At lunchtime she brought them out bread and cheese and cups of tea. At the end of the afternoon as they packed up their tools, the younger man explained about police calls.
‘You don’t have to put any money in. Just tell the operator you want police and she puts you straight through.’
‘To Constable Price?’
He was their local man, operating from his police house in a larger village three miles away.
‘Or any policeman. Just run to the box, pick up the telephone and they’ll come racing along as if they was at Brooklands.’
Constable Price only had a bicycle.

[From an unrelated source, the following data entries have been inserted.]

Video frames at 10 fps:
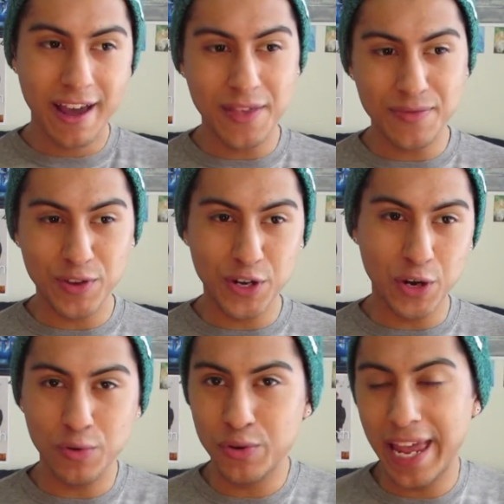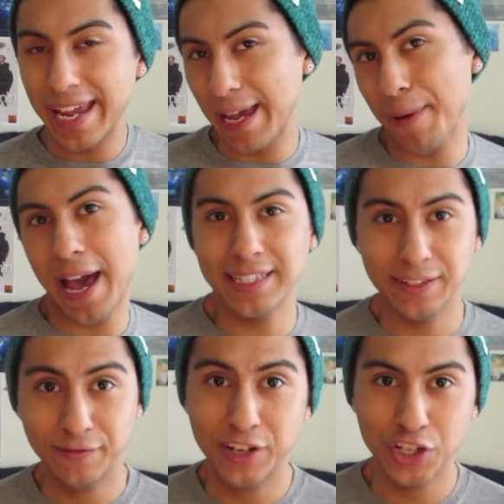and, you know, you can't get past
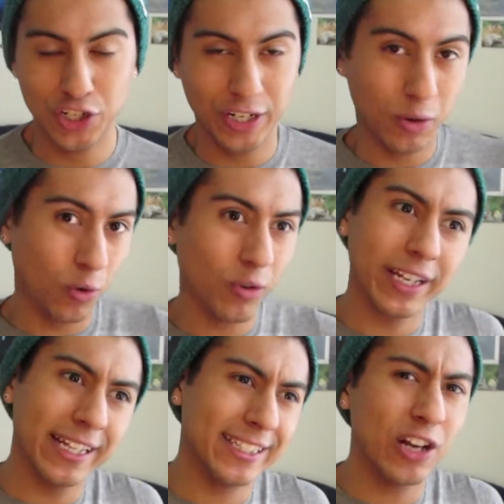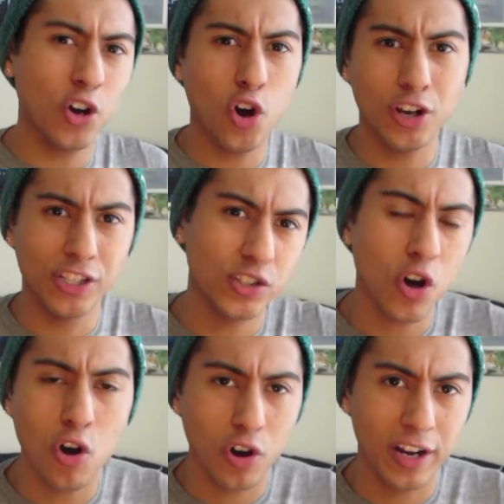and finish it, or get stuck on a
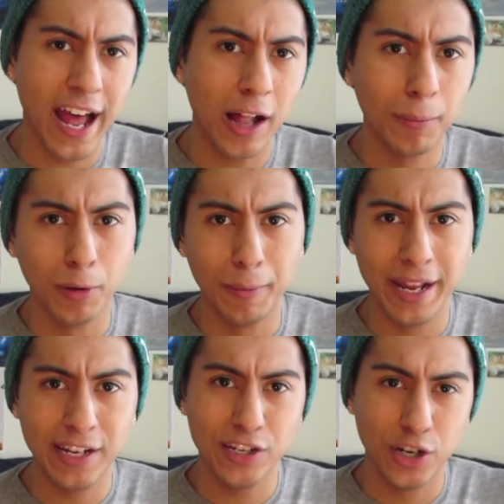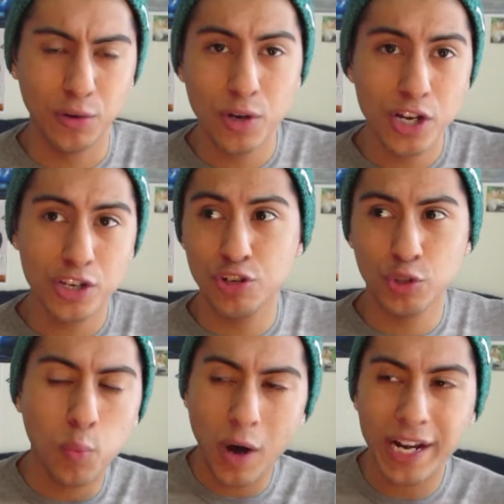song or an album and, you know, you
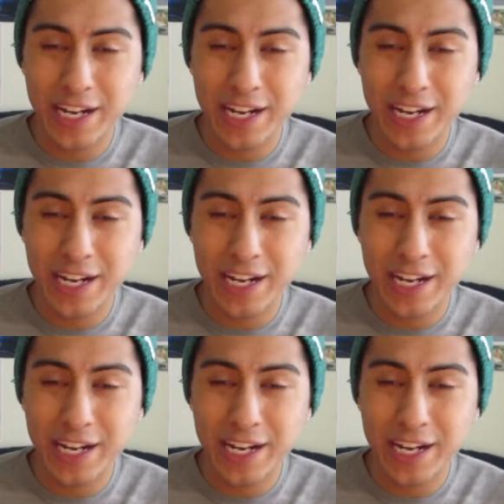just wanna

She assumed a telephone call would bring a faster kind of police altogether. It all added to the glamour of the phone kiosk. When the men had gone she stood looking at it for a long time, went in and touched the receiver gently and reverently. It was inert on its cradle and yet she felt it buzzing with the potential of a whole world. Every day her errands around the village would take her past it. She’d slow down, touch the kiosk, sometimes go inside and touch the receiver itself, trying to find the courage to pick it up. One autumn day, she managed it. The woman’s voice at the other end, bright and metallic as a new sixpence, said ‘Hello. What number please?’ She dropped the receiver back on the cradle, heart thumping. She didn’t know anybody’s number, nobody’s in the world. But in her dreams, one day a number would come into her head and she’d say it. Then the operator would say ‘Certainly, madam,’ the way they did in the department stores in Birmingham, the phone would click and buzz and there would be somebody on the other end – London, Worcester, anywhere – who’d say how nice to hear from her and he could tell from her voice that he’d like her no end, so why didn’t he come in a car or even an aeroplane and whisk her away to a place where she could quick-time foxtrot in little pointed shoes and drink from a triangular glass under a striped umbrella? What was the point of telephones, after all, if they couldn’t do magic? So like her father with his petrol pump she waited patiently for it to happen.
‘So,’ the inspector said, ‘Miss Davitt decided after half an hour or possibly longer that all might not be well with our man in the kiosk. So she looks more closely and finds Tod Barker with the back of his head cracked open the way you’d take a spoon to your breakfast egg.’
Constable Price thought inappropriately of the good brown eggs his hens laid in their run at the back of his police house.
‘Yes, sir. Only she didn’t know it was Tod Barker, of course. She’d never seen the man before.’
‘Which isn’t surprising, because as we know the only times you’d find Tod Barker outside the East End was when he was on a racecourse or in prison. And unless I’m misinformed, there aren’t any prisons or racecourses in this neck of the woods.’
‘No, sir. He had quite a record, didn’t he? Three burglaries, two assaults, two robberies with violence and four convictions for off-course betting.’
This feat of memory from the documents he’d read earned him an approving look from the inspector. But Constable Price reminded himself that a village bobby who wanted to keep his job shouldn’t be too clever.
‘Those are just the ones they managed to make stick in court,’ the inspector said. ‘Plenty of enemies in the underworld too. Our colleagues in London weren’t surprised to hear that somebody had given Tod Barker a cranial massage with an iron bar.’